*** Task material ***

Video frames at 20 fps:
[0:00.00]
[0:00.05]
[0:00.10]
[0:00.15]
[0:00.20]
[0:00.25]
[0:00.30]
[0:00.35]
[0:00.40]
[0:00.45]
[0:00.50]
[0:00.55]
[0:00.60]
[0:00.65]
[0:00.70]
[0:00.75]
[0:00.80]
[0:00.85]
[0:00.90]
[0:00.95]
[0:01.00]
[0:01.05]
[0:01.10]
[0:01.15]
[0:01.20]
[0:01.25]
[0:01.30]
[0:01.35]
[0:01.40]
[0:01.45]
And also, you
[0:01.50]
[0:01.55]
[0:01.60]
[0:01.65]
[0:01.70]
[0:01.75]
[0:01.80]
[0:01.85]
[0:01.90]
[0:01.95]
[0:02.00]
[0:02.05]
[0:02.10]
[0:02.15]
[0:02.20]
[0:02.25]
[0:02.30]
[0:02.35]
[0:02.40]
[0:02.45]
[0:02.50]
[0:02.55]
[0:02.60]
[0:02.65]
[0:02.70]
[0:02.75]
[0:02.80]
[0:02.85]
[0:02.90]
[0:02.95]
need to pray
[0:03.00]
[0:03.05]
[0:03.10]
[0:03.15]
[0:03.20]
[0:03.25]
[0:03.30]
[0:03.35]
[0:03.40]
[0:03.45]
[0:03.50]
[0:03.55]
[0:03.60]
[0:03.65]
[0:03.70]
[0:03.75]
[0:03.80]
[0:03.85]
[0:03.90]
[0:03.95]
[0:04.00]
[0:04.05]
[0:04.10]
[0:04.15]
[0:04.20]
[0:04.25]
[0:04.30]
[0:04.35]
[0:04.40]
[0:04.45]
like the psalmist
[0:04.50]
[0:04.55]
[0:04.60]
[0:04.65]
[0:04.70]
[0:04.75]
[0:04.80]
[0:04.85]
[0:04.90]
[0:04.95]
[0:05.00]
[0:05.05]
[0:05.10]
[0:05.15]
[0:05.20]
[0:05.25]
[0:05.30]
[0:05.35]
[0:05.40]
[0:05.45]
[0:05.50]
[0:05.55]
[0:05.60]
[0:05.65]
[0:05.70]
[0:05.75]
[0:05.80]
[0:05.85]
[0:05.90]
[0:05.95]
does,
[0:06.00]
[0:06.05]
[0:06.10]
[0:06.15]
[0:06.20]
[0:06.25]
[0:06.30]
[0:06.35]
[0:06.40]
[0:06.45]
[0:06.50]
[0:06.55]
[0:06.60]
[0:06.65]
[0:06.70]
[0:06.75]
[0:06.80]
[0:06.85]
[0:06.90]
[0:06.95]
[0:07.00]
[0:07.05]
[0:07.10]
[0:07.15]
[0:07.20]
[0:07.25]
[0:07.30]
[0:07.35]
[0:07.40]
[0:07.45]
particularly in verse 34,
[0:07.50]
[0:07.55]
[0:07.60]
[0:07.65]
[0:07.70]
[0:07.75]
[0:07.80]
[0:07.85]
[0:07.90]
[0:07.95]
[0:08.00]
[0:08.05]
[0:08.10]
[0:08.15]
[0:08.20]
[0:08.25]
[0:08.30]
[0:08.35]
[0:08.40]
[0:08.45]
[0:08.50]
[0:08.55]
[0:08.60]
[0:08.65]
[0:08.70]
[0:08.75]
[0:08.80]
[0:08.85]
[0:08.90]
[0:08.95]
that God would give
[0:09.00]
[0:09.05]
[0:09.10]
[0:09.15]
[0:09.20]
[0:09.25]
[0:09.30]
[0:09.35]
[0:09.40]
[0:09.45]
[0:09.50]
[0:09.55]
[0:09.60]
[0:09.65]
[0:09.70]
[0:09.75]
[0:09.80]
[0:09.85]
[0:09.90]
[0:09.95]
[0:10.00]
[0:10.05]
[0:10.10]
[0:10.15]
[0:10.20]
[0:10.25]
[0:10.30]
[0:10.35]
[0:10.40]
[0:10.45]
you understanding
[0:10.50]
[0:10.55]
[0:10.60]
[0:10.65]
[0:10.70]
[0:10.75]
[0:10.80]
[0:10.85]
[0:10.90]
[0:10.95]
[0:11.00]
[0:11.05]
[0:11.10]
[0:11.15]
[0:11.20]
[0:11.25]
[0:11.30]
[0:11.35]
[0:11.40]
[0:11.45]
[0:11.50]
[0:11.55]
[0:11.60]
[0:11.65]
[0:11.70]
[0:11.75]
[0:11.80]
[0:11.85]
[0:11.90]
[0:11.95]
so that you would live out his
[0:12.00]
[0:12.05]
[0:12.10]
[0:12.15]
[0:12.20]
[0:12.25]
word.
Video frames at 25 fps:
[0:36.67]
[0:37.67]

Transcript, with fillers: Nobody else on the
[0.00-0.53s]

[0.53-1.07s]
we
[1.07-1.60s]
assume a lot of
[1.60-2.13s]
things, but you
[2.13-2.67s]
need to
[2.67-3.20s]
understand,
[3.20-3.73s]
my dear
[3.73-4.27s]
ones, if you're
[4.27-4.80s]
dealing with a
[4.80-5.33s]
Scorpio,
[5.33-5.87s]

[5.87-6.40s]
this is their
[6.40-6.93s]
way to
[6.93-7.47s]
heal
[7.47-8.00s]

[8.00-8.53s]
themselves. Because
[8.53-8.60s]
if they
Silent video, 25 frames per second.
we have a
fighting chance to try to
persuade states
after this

*** End of Task material ***

Reproduce each of the records word for word.

Video frames at 20 fps:
[0:00.00]
[0:00.05]
[0:00.10]
[0:00.15]
[0:00.20]
[0:00.25]
[0:00.30]
[0:00.35]
[0:00.40]
[0:00.45]
[0:00.50]
[0:00.55]
[0:00.60]
[0:00.65]
[0:00.70]
[0:00.75]
[0:00.80]
[0:00.85]
[0:00.90]
[0:00.95]
[0:01.00]
[0:01.05]
[0:01.10]
[0:01.15]
[0:01.20]
[0:01.25]
[0:01.30]
[0:01.35]
[0:01.40]
[0:01.45]
And also, you
[0:01.50]
[0:01.55]
[0:01.60]
[0:01.65]
[0:01.70]
[0:01.75]
[0:01.80]
[0:01.85]
[0:01.90]
[0:01.95]
[0:02.00]
[0:02.05]
[0:02.10]
[0:02.15]
[0:02.20]
[0:02.25]
[0:02.30]
[0:02.35]
[0:02.40]
[0:02.45]
[0:02.50]
[0:02.55]
[0:02.60]
[0:02.65]
[0:02.70]
[0:02.75]
[0:02.80]
[0:02.85]
[0:02.90]
[0:02.95]
need to pray
[0:03.00]
[0:03.05]
[0:03.10]
[0:03.15]
[0:03.20]
[0:03.25]
[0:03.30]
[0:03.35]
[0:03.40]
[0:03.45]
[0:03.50]
[0:03.55]
[0:03.60]
[0:03.65]
[0:03.70]
[0:03.75]
[0:03.80]
[0:03.85]
[0:03.90]
[0:03.95]
[0:04.00]
[0:04.05]
[0:04.10]
[0:04.15]
[0:04.20]
[0:04.25]
[0:04.30]
[0:04.35]
[0:04.40]
[0:04.45]
like the psalmist
[0:04.50]
[0:04.55]
[0:04.60]
[0:04.65]
[0:04.70]
[0:04.75]
[0:04.80]
[0:04.85]
[0:04.90]
[0:04.95]
[0:05.00]
[0:05.05]
[0:05.10]
[0:05.15]
[0:05.20]
[0:05.25]
[0:05.30]
[0:05.35]
[0:05.40]
[0:05.45]
[0:05.50]
[0:05.55]
[0:05.60]
[0:05.65]
[0:05.70]
[0:05.75]
[0:05.80]
[0:05.85]
[0:05.90]
[0:05.95]
does,
[0:06.00]
[0:06.05]
[0:06.10]
[0:06.15]
[0:06.20]
[0:06.25]
[0:06.30]
[0:06.35]
[0:06.40]
[0:06.45]
[0:06.50]
[0:06.55]
[0:06.60]
[0:06.65]
[0:06.70]
[0:06.75]
[0:06.80]
[0:06.85]
[0:06.90]
[0:06.95]
[0:07.00]
[0:07.05]
[0:07.10]
[0:07.15]
[0:07.20]
[0:07.25]
[0:07.30]
[0:07.35]
[0:07.40]
[0:07.45]
particularly in verse 34,
[0:07.50]
[0:07.55]
[0:07.60]
[0:07.65]
[0:07.70]
[0:07.75]
[0:07.80]
[0:07.85]
[0:07.90]
[0:07.95]
[0:08.00]
[0:08.05]
[0:08.10]
[0:08.15]
[0:08.20]
[0:08.25]
[0:08.30]
[0:08.35]
[0:08.40]
[0:08.45]
[0:08.50]
[0:08.55]
[0:08.60]
[0:08.65]
[0:08.70]
[0:08.75]
[0:08.80]
[0:08.85]
[0:08.90]
[0:08.95]
that God would give
[0:09.00]
[0:09.05]
[0:09.10]
[0:09.15]
[0:09.20]
[0:09.25]
[0:09.30]
[0:09.35]
[0:09.40]
[0:09.45]
[0:09.50]
[0:09.55]
[0:09.60]
[0:09.65]
[0:09.70]
[0:09.75]
[0:09.80]
[0:09.85]
[0:09.90]
[0:09.95]
[0:10.00]
[0:10.05]
[0:10.10]
[0:10.15]
[0:10.20]
[0:10.25]
[0:10.30]
[0:10.35]
[0:10.40]
[0:10.45]
you understanding
[0:10.50]
[0:10.55]
[0:10.60]
[0:10.65]
[0:10.70]
[0:10.75]
[0:10.80]
[0:10.85]
[0:10.90]
[0:10.95]
[0:11.00]
[0:11.05]
[0:11.10]
[0:11.15]
[0:11.20]
[0:11.25]
[0:11.30]
[0:11.35]
[0:11.40]
[0:11.45]
[0:11.50]
[0:11.55]
[0:11.60]
[0:11.65]
[0:11.70]
[0:11.75]
[0:11.80]
[0:11.85]
[0:11.90]
[0:11.95]
so that you would live out his
[0:12.00]
[0:12.05]
[0:12.10]
[0:12.15]
[0:12.20]
[0:12.25]
word.
Video frames at 25 fps:
[0:36.67]
[0:37.67]

Transcript, with fillers: Nobody else on the
[0.00-0.53s]

[0.53-1.07s]
we
[1.07-1.60s]
assume a lot of
[1.60-2.13s]
things, but you
[2.13-2.67s]
need to
[2.67-3.20s]
understand,
[3.20-3.73s]
my dear
[3.73-4.27s]
ones, if you're
[4.27-4.80s]
dealing with a
[4.80-5.33s]
Scorpio,
[5.33-5.87s]

[5.87-6.40s]
this is their
[6.40-6.93s]
way to
[6.93-7.47s]
heal
[7.47-8.00s]

[8.00-8.53s]
themselves. Because
[8.53-8.60s]
if they
Silent video, 25 frames per second.
we have a
fighting chance to try to
persuade states
after this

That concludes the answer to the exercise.